Your task —
No pictures in the copy. Write out the listing below exactly.

Information supplied —
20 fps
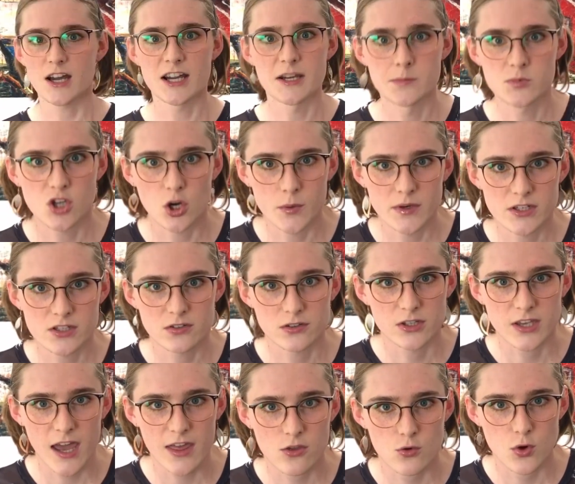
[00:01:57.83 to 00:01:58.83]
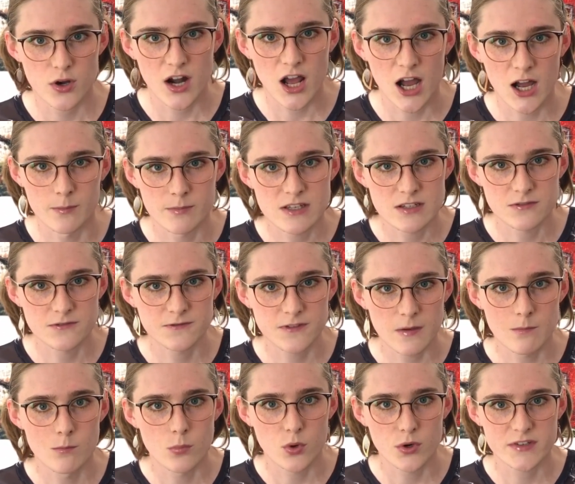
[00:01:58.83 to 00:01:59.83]
I am going to gather an army of
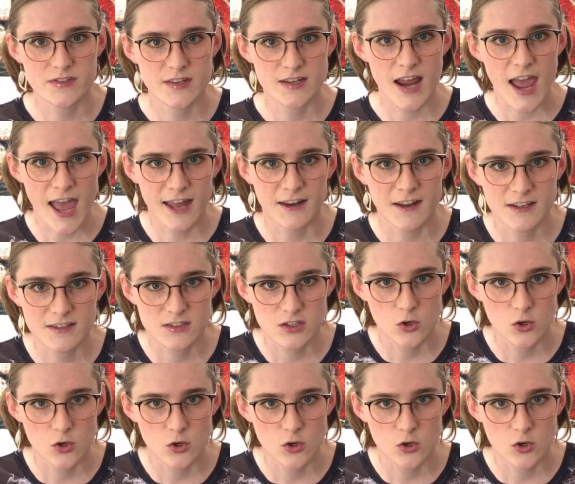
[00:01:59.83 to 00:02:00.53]
femboys in Addicts,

Answer to the problem —
20 fps
[00:01:57.83 to 00:01:58.83]
[00:01:58.83 to 00:01:59.83]
I am going to gather an army of
[00:01:59.83 to 00:02:00.53]
femboys in Addicts,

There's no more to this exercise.